De acordo com Rui Costa, esse montante ultrapassa o limite legal estabelecido em um acordo firmado entre o Executivo e o Legislativo em 2024, o qual foi posteriormente ratificado por uma decisão do plenário do Supremo Tribunal Federal (STF). “Qualquer valor que esteja fora do que foi pactuado não será executado. A forma de evitar essa execução está em discussão — pode ser através de veto, bloqueio de recursos ou remanejamento —, mas a execução acima do que foi acordado definitivamente não ocorrerá”, afirmou o ministro.

Essas declarações foram feitas durante um evento no Palácio do Planalto, que comemorou os três anos dos ataques golpistas ocorridos em 8 de janeiro de 2023.

Rui Costa detalhou que, conforme o acordo vigente, o crescimento das emendas parlamentares deve obedecer ao arcabouço fiscal, sendo a correção limitada à inflação e com um aumento real máximo de 2,5%. Ele enfatizou que qualquer valor que ultrapasse esse teto infringe as normas legais estabelecidas.
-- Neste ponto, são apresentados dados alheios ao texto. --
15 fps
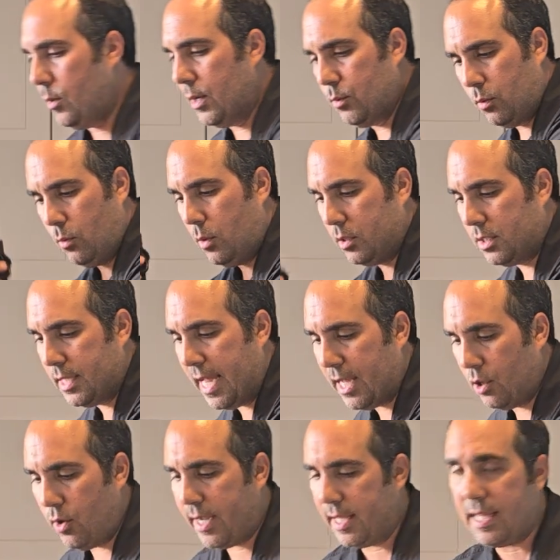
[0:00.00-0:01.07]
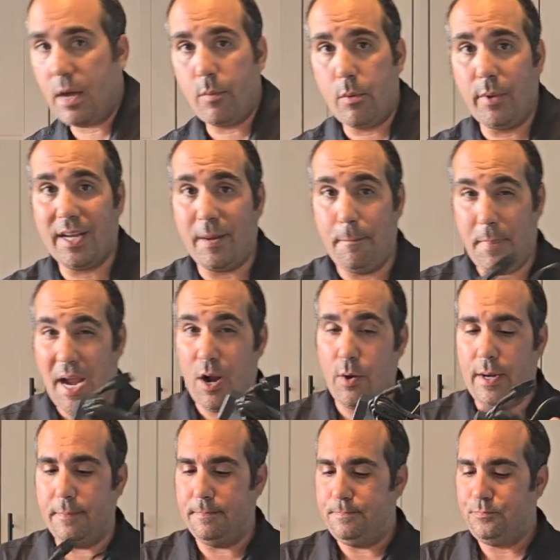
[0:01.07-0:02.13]
and we'll take a look at that when we compare
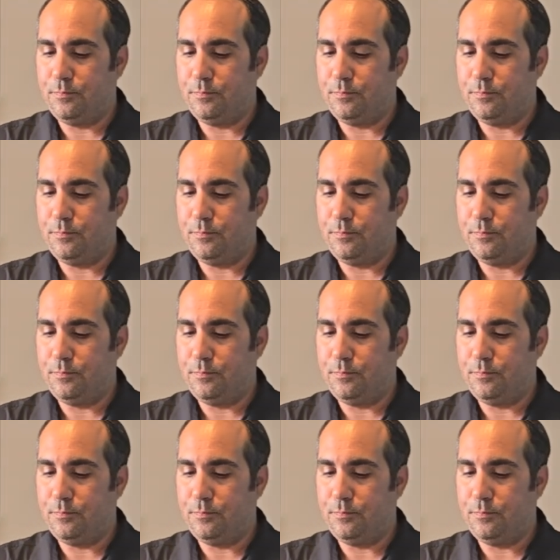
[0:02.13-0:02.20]
it.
O Orçamento de 2026 foi aprovado pelo Congresso em 19 de dezembro de 2025, prevendo despesas totalizando R$ 6,5 trilhões, um superávit primário de R$ 34,5 bilhões e cerca de R$ 61 bilhões destinados a emendas parlamentares. Segundo as estimativas do governo federal, aproximadamente R$ 11 bilhões desse total excedem o limite permitido, gerando preocupações sobre o impacto financeiro e fiscal do país.

O ministro da Casa Civil reiterou a necessidade de um controle rigoroso sobre as despesas públicas, especialmente em um cenário econômico desafiador. Ele destacou que o compromisso do governo é manter a responsabilidade fiscal, respeitando os limites impostos pelo acordo anterior, a fim de garantir a sustentabilidade das contas públicas e a confiança dos investidores.

A situação envolve não apenas a relação entre o governo e o Congresso, mas também a estabilidade econômica do Brasil, que precisa ser cuidadosamente gerida. A postura do governo em relação às emendas parlamentares pode ser vista como uma tentativa de preservar a integridade fiscal e evitar desequilíbrios nas contas públicas, que poderiam levar a consequências mais sérias no futuro.